Этот аргумент повторяется во многих формах — например, американский атеист Пол Куртц в своей книге “Искушение сверхъестественным” указывает на примеры душевнобольных людей, переживавших нечто, что они описывали как “мистический опыт”. Время от времени появляются сообщения о том, что люди переживали “мистический опыт” под влиянием ЛСД или других наркотиков. Несомненно, можно привести примеры “чудес”, либо сознательно сфальсифицированных, либо явившихся результатом ошибки. Доказывает ли это, что подлинных чудес (и подлинного мистического опыта) не бывает? Доказывает ли наличие фальшивых алмазов, что настоящих алмазов не существует? Доказывает ли существование шарлатанов, выдающих себя за учёных, что все учёные — шарлатаны? Как-то мне довелось беседовать с человеком, убеждённым, что он совершил научное открытие в области физики, которое у него похитила немецкая разведка, каковая разведка продолжает его преследовать и строит ему всяческие козни. Доказывает ли печальный пример этого человека, что все вообще утверждения, касающиеся физики или разведки есть плод психического расстройства?
Эти многочисленные примеры доказывают только то, о чём прямо говорит Писание — “не всякому духу верьте”.
Юм продолжает:
В-третьих, сильным доводом против всех рассказов о сверхъестественном и чудесном является тот факт, что они распространены преимущественно среди невежественных и диких народов; если же какие-либо из них и допускаются цивилизованным народом, то последний, наверное, унаследовал их от невежественных и диких предков, придавших им ту непререкаемость и авторитетность, которые всегда присущи общепринятым мнениям.

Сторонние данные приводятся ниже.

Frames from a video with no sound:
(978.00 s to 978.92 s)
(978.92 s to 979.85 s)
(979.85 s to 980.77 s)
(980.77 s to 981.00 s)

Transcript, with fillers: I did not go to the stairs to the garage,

Сам факт, на который ссылается Юм (и те, кто повторяет этот аргумент), весьма спорен — например, в США, научно и технологически высокоразвитой стране, христианская вера до сих пор занимает очень влиятельные позиции. Однако главная слабость этого аргумента в том, что он ссылается на такое неясное и неопределённое понятие, как “дикость” и “невежество”. Обладают ли “дикие и невежественные” народы “твёрдым и неизменным опытом” упорядоченности мира? Знали ли, например, современники Господа Иисуса, что мёртвые не воскресают, девы не рождают, а слепорождённые не прозревают? Превосходно знали — именно поэтому рассматривали эти события как свидетельства Божественного вмешательства. Эти люди, вопреки мнению Бультмана, не жили в мире чудес. Для них чудеса — это события, полностью противоречащие их повседневному опыту. От века не слыхано, чтобы кто отверз очи слепорожденному (Ин 9:32).

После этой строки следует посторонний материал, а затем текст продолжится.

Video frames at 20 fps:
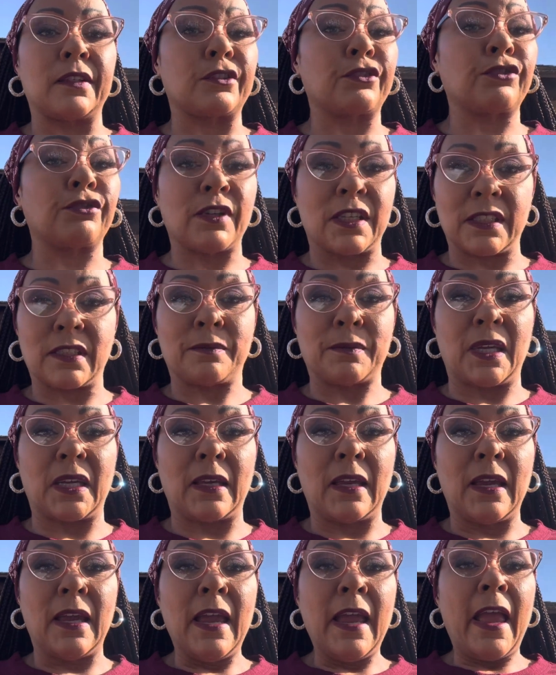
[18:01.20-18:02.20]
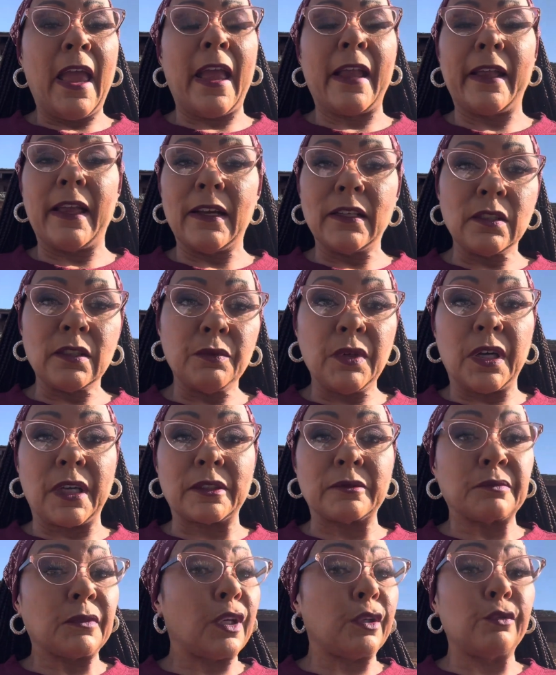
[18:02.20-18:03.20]
Trust me. And guess
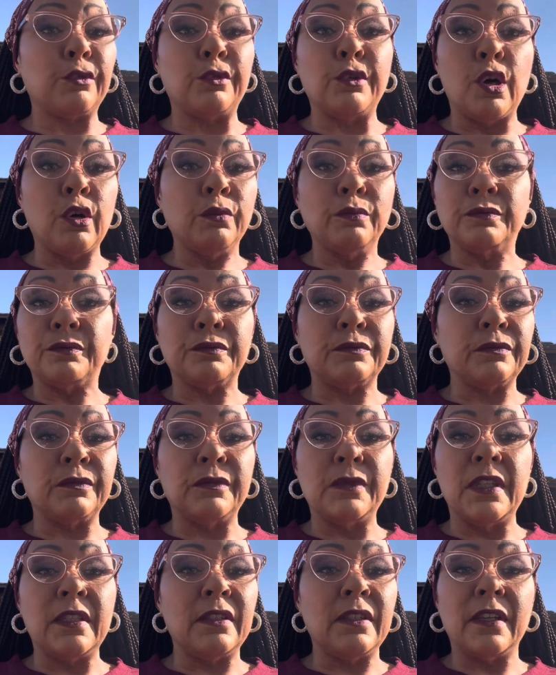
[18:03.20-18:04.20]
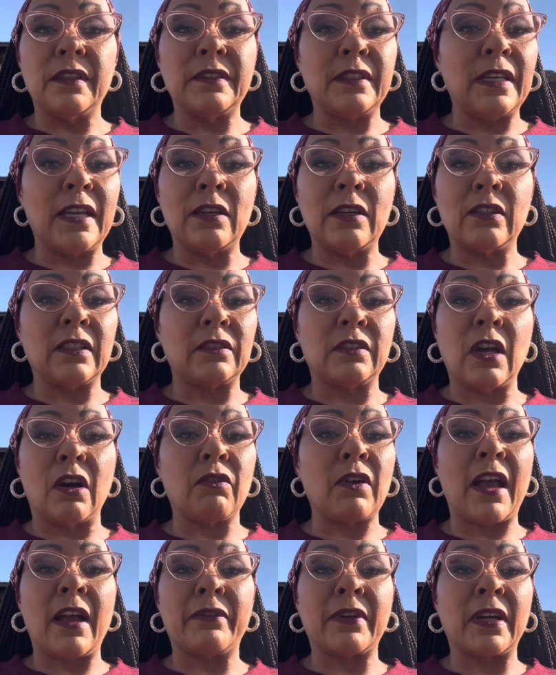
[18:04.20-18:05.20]
what? Nope,
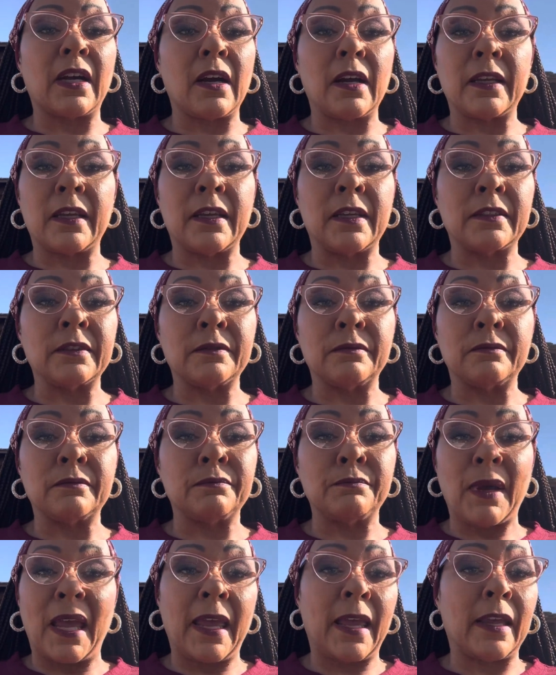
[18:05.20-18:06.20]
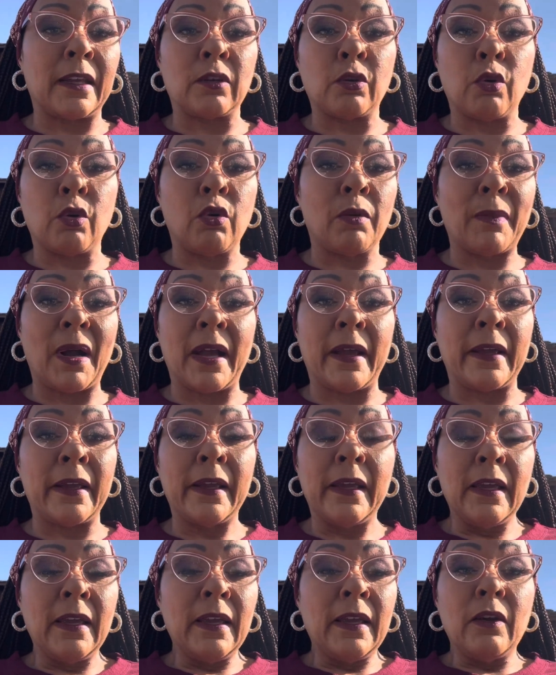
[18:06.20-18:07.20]
don't have a Ghanaian man on my
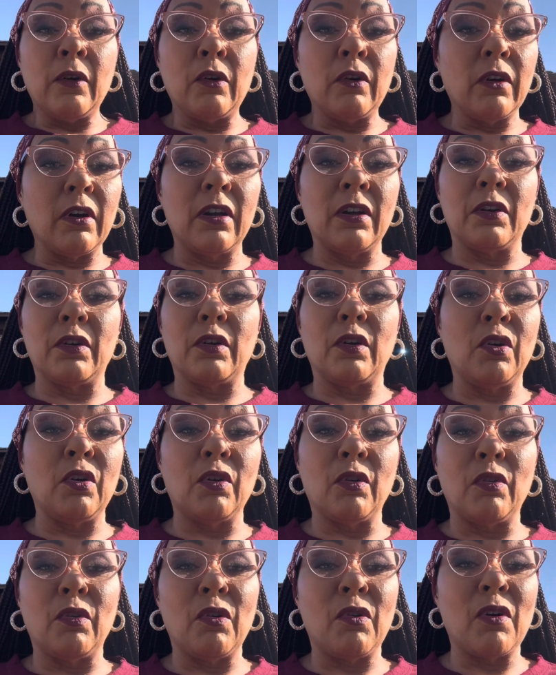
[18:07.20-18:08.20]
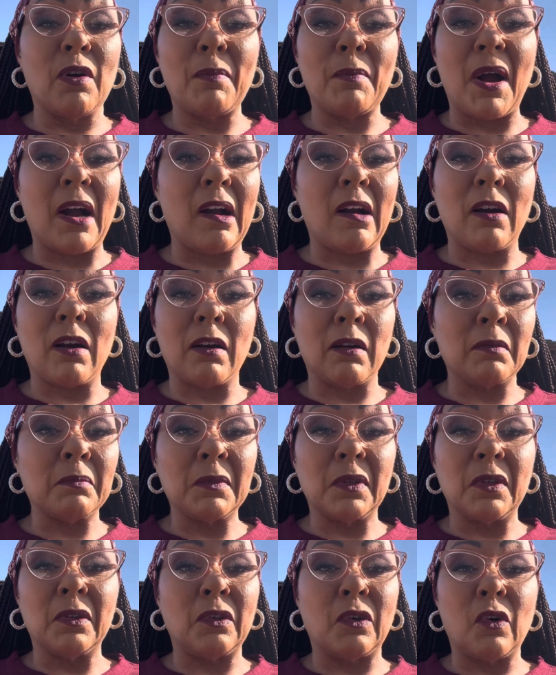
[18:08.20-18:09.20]

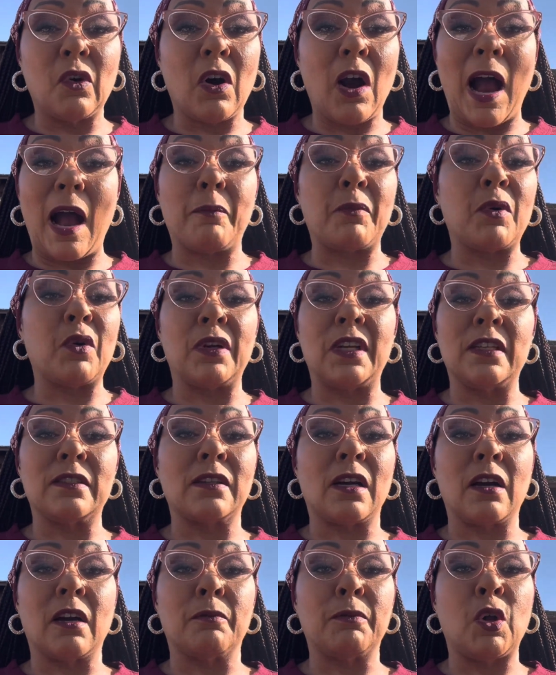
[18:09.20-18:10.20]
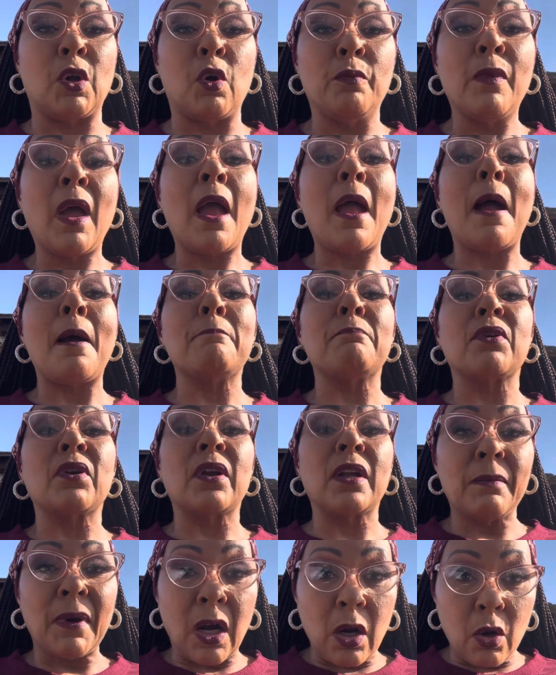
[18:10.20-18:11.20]
arm, or I'm on his arm. Nope, I'm
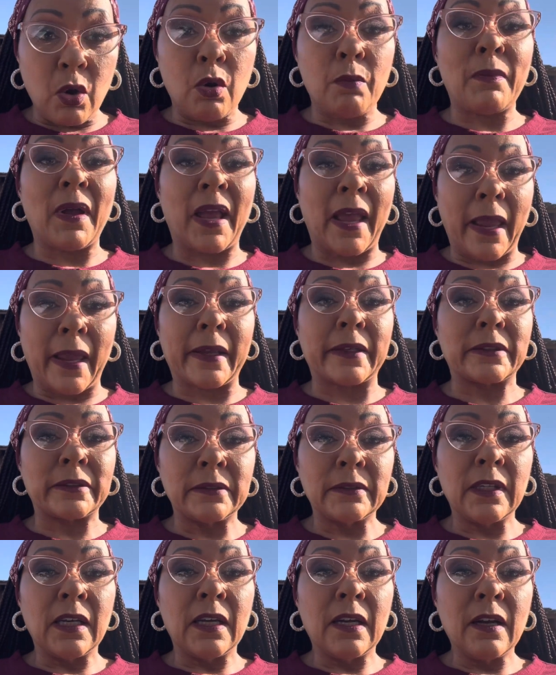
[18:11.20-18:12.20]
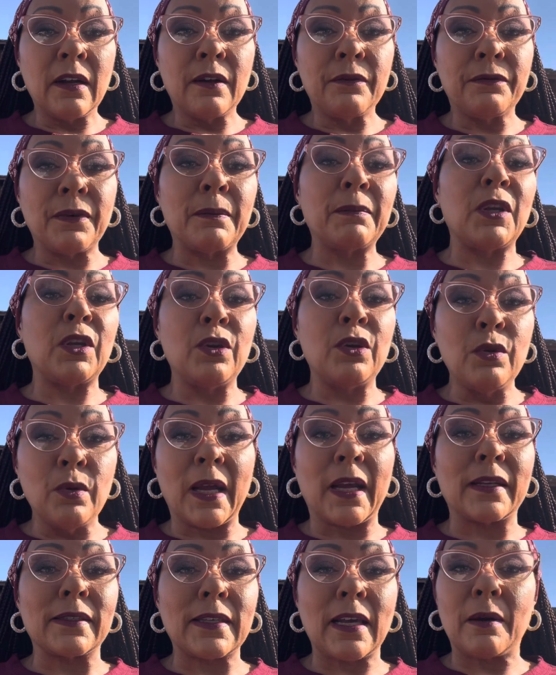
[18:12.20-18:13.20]
bringing my own man from the
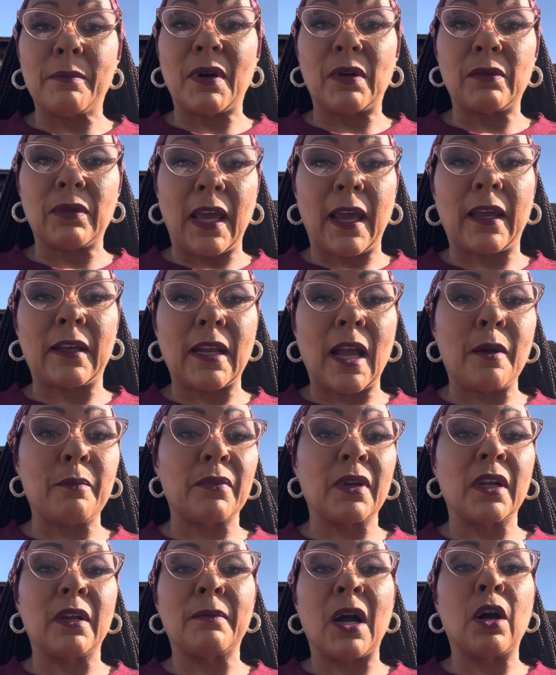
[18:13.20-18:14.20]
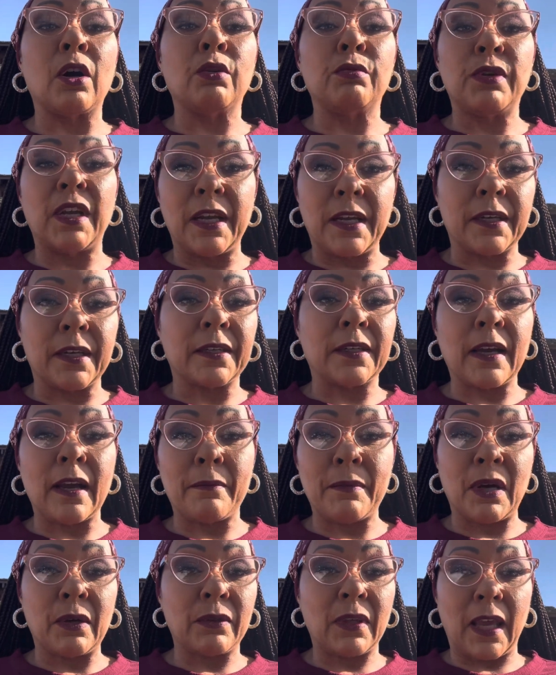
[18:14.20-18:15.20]
U.S. How about that? I'm bringing my own nigga.
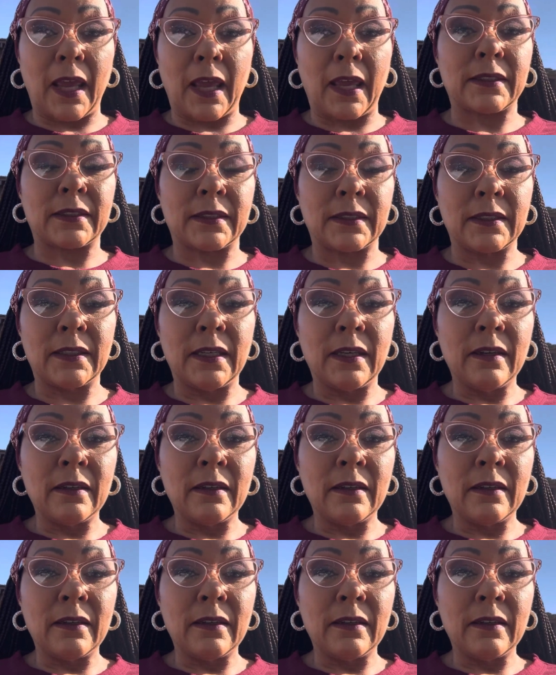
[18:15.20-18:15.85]
How about that?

Иногда этот аргумент бывает связан с путаницей между ложными представлениями о мире с одной стороны и чудесами с другой. “В средние века люди верили, что в отдалённых странах живут люди с песьими головами; как видим, люди были невежественными и верили во всякую ерунду; следовательно, и их вера в чудеса — плод невежества”. Дело в том, что для средневекового человека псоглавцы никоим образом не были чудом; они были предметом знания, которое впоследствии оказалось ошибочным. Точно так же современники Юма могли верить в самозарождение мышей. Это совершенно ошибочное представление не имеет, однако, отношения к чудесам. Заблуждение в отношении псоглавцев никак не отменяло того “твёрдого и неизменного опыта”, которым люди располагали относительно твёрдо известных им вещей. Что мёртвые не воскресают, и воскресение Распятого есть из ряда вон выходящее событие, переворачивающее все представления о мире, — они знали не хуже англичан XVIII века и не хуже русских XXI. Просвещение и наука ничего не добавили к осознанию людьми факта своей смертности.

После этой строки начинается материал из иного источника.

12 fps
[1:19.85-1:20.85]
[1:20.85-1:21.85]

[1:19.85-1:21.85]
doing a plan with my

Фантомные аргументы рассеиваются, как только мы попробуем пристально взглянуть на них; в наше время, однако, к ним обычно не приглядываются — они живут где-то на заднем плане общественного сознания, подпитывая смутную веру в то, что христианская вера каким-то образом опровергнута, или, по крайней мере, поставлена под вопрос. Как говорит Баламут у Льюиса, “старайся, чтобы все его представления были потуманнее”. Было бы, однако, крайне неразумно принимать решения, определяющие всю нашу жизнь, на основании чего-то туманного.